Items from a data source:

========================================

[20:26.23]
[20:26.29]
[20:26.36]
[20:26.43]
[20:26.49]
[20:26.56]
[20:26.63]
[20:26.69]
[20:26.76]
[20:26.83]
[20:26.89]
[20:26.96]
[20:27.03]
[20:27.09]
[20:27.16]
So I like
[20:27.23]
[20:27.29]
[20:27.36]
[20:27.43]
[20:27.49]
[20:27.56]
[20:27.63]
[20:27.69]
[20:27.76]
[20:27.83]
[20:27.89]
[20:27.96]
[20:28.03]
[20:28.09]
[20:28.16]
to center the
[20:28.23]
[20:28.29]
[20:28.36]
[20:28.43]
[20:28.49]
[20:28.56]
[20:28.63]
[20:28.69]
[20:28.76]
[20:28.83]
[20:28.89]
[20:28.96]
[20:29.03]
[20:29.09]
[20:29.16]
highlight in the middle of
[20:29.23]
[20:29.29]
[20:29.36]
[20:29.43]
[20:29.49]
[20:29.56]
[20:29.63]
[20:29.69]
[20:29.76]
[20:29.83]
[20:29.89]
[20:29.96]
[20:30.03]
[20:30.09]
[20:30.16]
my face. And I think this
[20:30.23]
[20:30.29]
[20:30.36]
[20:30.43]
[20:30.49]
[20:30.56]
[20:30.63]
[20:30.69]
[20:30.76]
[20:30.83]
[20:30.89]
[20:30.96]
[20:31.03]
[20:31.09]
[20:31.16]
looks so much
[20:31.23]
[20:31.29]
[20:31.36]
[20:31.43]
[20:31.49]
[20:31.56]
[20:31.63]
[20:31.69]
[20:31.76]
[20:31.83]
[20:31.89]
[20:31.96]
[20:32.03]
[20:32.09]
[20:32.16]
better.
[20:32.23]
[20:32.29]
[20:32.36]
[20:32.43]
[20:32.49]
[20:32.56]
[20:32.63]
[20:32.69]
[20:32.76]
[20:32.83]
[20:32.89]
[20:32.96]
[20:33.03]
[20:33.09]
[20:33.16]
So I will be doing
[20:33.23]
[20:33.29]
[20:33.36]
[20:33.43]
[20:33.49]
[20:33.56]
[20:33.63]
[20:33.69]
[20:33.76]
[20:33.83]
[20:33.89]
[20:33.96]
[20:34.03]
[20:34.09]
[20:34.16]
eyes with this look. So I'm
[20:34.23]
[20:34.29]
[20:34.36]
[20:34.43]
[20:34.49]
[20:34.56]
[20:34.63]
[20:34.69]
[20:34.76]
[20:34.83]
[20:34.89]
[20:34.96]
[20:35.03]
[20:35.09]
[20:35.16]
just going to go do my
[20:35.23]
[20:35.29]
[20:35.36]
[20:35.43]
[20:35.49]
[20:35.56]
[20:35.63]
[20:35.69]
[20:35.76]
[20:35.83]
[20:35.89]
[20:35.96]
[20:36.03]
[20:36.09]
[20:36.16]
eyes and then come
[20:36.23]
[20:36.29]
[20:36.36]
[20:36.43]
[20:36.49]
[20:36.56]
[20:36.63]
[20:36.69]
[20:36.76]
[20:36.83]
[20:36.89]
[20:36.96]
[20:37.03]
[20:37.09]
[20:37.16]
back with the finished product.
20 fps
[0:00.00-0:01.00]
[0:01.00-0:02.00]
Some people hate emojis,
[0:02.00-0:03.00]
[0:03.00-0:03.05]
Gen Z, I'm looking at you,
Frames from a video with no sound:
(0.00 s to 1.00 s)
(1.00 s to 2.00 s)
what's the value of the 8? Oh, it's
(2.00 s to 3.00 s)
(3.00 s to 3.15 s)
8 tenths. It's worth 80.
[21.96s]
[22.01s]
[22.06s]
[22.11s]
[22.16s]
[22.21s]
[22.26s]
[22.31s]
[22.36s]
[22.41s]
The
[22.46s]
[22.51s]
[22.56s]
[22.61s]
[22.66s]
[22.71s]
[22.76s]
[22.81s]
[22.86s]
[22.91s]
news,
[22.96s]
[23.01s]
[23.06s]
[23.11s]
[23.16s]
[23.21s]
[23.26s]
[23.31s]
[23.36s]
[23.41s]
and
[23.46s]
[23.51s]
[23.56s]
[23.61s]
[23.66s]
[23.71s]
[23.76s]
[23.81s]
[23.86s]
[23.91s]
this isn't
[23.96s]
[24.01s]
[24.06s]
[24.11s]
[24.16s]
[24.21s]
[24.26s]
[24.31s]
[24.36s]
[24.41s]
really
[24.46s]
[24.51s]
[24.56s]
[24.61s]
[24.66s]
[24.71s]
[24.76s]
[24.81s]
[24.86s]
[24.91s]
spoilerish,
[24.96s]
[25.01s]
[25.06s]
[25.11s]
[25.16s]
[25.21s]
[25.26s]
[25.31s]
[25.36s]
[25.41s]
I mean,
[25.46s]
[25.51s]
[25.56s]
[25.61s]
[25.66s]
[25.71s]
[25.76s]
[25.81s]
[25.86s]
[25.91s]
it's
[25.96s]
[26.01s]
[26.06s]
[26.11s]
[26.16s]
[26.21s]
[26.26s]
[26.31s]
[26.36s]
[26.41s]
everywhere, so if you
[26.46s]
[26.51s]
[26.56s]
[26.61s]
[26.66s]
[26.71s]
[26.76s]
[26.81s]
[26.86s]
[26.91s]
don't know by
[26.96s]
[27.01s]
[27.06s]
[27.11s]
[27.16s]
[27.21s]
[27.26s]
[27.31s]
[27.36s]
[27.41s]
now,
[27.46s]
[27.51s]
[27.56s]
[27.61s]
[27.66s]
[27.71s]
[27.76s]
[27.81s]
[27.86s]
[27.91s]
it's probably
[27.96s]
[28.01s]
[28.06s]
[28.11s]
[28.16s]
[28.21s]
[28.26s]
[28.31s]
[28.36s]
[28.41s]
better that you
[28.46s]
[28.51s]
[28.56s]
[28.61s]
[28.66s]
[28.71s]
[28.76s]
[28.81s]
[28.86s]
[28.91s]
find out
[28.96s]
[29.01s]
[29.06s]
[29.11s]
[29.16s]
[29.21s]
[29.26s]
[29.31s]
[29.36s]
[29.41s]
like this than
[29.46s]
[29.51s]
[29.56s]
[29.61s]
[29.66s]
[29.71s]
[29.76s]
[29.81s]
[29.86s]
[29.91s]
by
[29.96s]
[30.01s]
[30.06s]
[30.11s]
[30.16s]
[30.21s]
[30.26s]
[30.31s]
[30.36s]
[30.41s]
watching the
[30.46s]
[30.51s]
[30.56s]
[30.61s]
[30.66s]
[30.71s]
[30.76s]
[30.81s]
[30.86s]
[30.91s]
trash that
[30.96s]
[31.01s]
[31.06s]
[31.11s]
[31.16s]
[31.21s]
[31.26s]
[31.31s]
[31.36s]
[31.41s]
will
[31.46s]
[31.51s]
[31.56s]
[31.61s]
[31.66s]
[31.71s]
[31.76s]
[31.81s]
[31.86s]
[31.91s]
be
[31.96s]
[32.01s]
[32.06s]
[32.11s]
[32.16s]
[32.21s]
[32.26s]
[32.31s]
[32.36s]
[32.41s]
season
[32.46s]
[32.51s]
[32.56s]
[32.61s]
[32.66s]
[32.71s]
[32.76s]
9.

========================================

ASSIGNED TASK
All the lines above are to be copied exactly, with none left out.

REPLY TO THE EXERCISE
[20:26.23]
[20:26.29]
[20:26.36]
[20:26.43]
[20:26.49]
[20:26.56]
[20:26.63]
[20:26.69]
[20:26.76]
[20:26.83]
[20:26.89]
[20:26.96]
[20:27.03]
[20:27.09]
[20:27.16]
So I like
[20:27.23]
[20:27.29]
[20:27.36]
[20:27.43]
[20:27.49]
[20:27.56]
[20:27.63]
[20:27.69]
[20:27.76]
[20:27.83]
[20:27.89]
[20:27.96]
[20:28.03]
[20:28.09]
[20:28.16]
to center the
[20:28.23]
[20:28.29]
[20:28.36]
[20:28.43]
[20:28.49]
[20:28.56]
[20:28.63]
[20:28.69]
[20:28.76]
[20:28.83]
[20:28.89]
[20:28.96]
[20:29.03]
[20:29.09]
[20:29.16]
highlight in the middle of
[20:29.23]
[20:29.29]
[20:29.36]
[20:29.43]
[20:29.49]
[20:29.56]
[20:29.63]
[20:29.69]
[20:29.76]
[20:29.83]
[20:29.89]
[20:29.96]
[20:30.03]
[20:30.09]
[20:30.16]
my face. And I think this
[20:30.23]
[20:30.29]
[20:30.36]
[20:30.43]
[20:30.49]
[20:30.56]
[20:30.63]
[20:30.69]
[20:30.76]
[20:30.83]
[20:30.89]
[20:30.96]
[20:31.03]
[20:31.09]
[20:31.16]
looks so much
[20:31.23]
[20:31.29]
[20:31.36]
[20:31.43]
[20:31.49]
[20:31.56]
[20:31.63]
[20:31.69]
[20:31.76]
[20:31.83]
[20:31.89]
[20:31.96]
[20:32.03]
[20:32.09]
[20:32.16]
better.
[20:32.23]
[20:32.29]
[20:32.36]
[20:32.43]
[20:32.49]
[20:32.56]
[20:32.63]
[20:32.69]
[20:32.76]
[20:32.83]
[20:32.89]
[20:32.96]
[20:33.03]
[20:33.09]
[20:33.16]
So I will be doing
[20:33.23]
[20:33.29]
[20:33.36]
[20:33.43]
[20:33.49]
[20:33.56]
[20:33.63]
[20:33.69]
[20:33.76]
[20:33.83]
[20:33.89]
[20:33.96]
[20:34.03]
[20:34.09]
[20:34.16]
eyes with this look. So I'm
[20:34.23]
[20:34.29]
[20:34.36]
[20:34.43]
[20:34.49]
[20:34.56]
[20:34.63]
[20:34.69]
[20:34.76]
[20:34.83]
[20:34.89]
[20:34.96]
[20:35.03]
[20:35.09]
[20:35.16]
just going to go do my
[20:35.23]
[20:35.29]
[20:35.36]
[20:35.43]
[20:35.49]
[20:35.56]
[20:35.63]
[20:35.69]
[20:35.76]
[20:35.83]
[20:35.89]
[20:35.96]
[20:36.03]
[20:36.09]
[20:36.16]
eyes and then come
[20:36.23]
[20:36.29]
[20:36.36]
[20:36.43]
[20:36.49]
[20:36.56]
[20:36.63]
[20:36.69]
[20:36.76]
[20:36.83]
[20:36.89]
[20:36.96]
[20:37.03]
[20:37.09]
[20:37.16]
back with the finished product.
20 fps
[0:00.00-0:01.00]
[0:01.00-0:02.00]
Some people hate emojis,
[0:02.00-0:03.00]
[0:03.00-0:03.05]
Gen Z, I'm looking at you,
Frames from a video with no sound:
(0.00 s to 1.00 s)
(1.00 s to 2.00 s)
what's the value of the 8? Oh, it's
(2.00 s to 3.00 s)
(3.00 s to 3.15 s)
8 tenths. It's worth 80.
[21.96s]
[22.01s]
[22.06s]
[22.11s]
[22.16s]
[22.21s]
[22.26s]
[22.31s]
[22.36s]
[22.41s]
The
[22.46s]
[22.51s]
[22.56s]
[22.61s]
[22.66s]
[22.71s]
[22.76s]
[22.81s]
[22.86s]
[22.91s]
news,
[22.96s]
[23.01s]
[23.06s]
[23.11s]
[23.16s]
[23.21s]
[23.26s]
[23.31s]
[23.36s]
[23.41s]
and
[23.46s]
[23.51s]
[23.56s]
[23.61s]
[23.66s]
[23.71s]
[23.76s]
[23.81s]
[23.86s]
[23.91s]
this isn't
[23.96s]
[24.01s]
[24.06s]
[24.11s]
[24.16s]
[24.21s]
[24.26s]
[24.31s]
[24.36s]
[24.41s]
really
[24.46s]
[24.51s]
[24.56s]
[24.61s]
[24.66s]
[24.71s]
[24.76s]
[24.81s]
[24.86s]
[24.91s]
spoilerish,
[24.96s]
[25.01s]
[25.06s]
[25.11s]
[25.16s]
[25.21s]
[25.26s]
[25.31s]
[25.36s]
[25.41s]
I mean,
[25.46s]
[25.51s]
[25.56s]
[25.61s]
[25.66s]
[25.71s]
[25.76s]
[25.81s]
[25.86s]
[25.91s]
it's
[25.96s]
[26.01s]
[26.06s]
[26.11s]
[26.16s]
[26.21s]
[26.26s]
[26.31s]
[26.36s]
[26.41s]
everywhere, so if you
[26.46s]
[26.51s]
[26.56s]
[26.61s]
[26.66s]
[26.71s]
[26.76s]
[26.81s]
[26.86s]
[26.91s]
don't know by
[26.96s]
[27.01s]
[27.06s]
[27.11s]
[27.16s]
[27.21s]
[27.26s]
[27.31s]
[27.36s]
[27.41s]
now,
[27.46s]
[27.51s]
[27.56s]
[27.61s]
[27.66s]
[27.71s]
[27.76s]
[27.81s]
[27.86s]
[27.91s]
it's probably
[27.96s]
[28.01s]
[28.06s]
[28.11s]
[28.16s]
[28.21s]
[28.26s]
[28.31s]
[28.36s]
[28.41s]
better that you
[28.46s]
[28.51s]
[28.56s]
[28.61s]
[28.66s]
[28.71s]
[28.76s]
[28.81s]
[28.86s]
[28.91s]
find out
[28.96s]
[29.01s]
[29.06s]
[29.11s]
[29.16s]
[29.21s]
[29.26s]
[29.31s]
[29.36s]
[29.41s]
like this than
[29.46s]
[29.51s]
[29.56s]
[29.61s]
[29.66s]
[29.71s]
[29.76s]
[29.81s]
[29.86s]
[29.91s]
by
[29.96s]
[30.01s]
[30.06s]
[30.11s]
[30.16s]
[30.21s]
[30.26s]
[30.31s]
[30.36s]
[30.41s]
watching the
[30.46s]
[30.51s]
[30.56s]
[30.61s]
[30.66s]
[30.71s]
[30.76s]
[30.81s]
[30.86s]
[30.91s]
trash that
[30.96s]
[31.01s]
[31.06s]
[31.11s]
[31.16s]
[31.21s]
[31.26s]
[31.31s]
[31.36s]
[31.41s]
will
[31.46s]
[31.51s]
[31.56s]
[31.61s]
[31.66s]
[31.71s]
[31.76s]
[31.81s]
[31.86s]
[31.91s]
be
[31.96s]
[32.01s]
[32.06s]
[32.11s]
[32.16s]
[32.21s]
[32.26s]
[32.31s]
[32.36s]
[32.41s]
season
[32.46s]
[32.51s]
[32.56s]
[32.61s]
[32.66s]
[32.71s]
[32.76s]
9.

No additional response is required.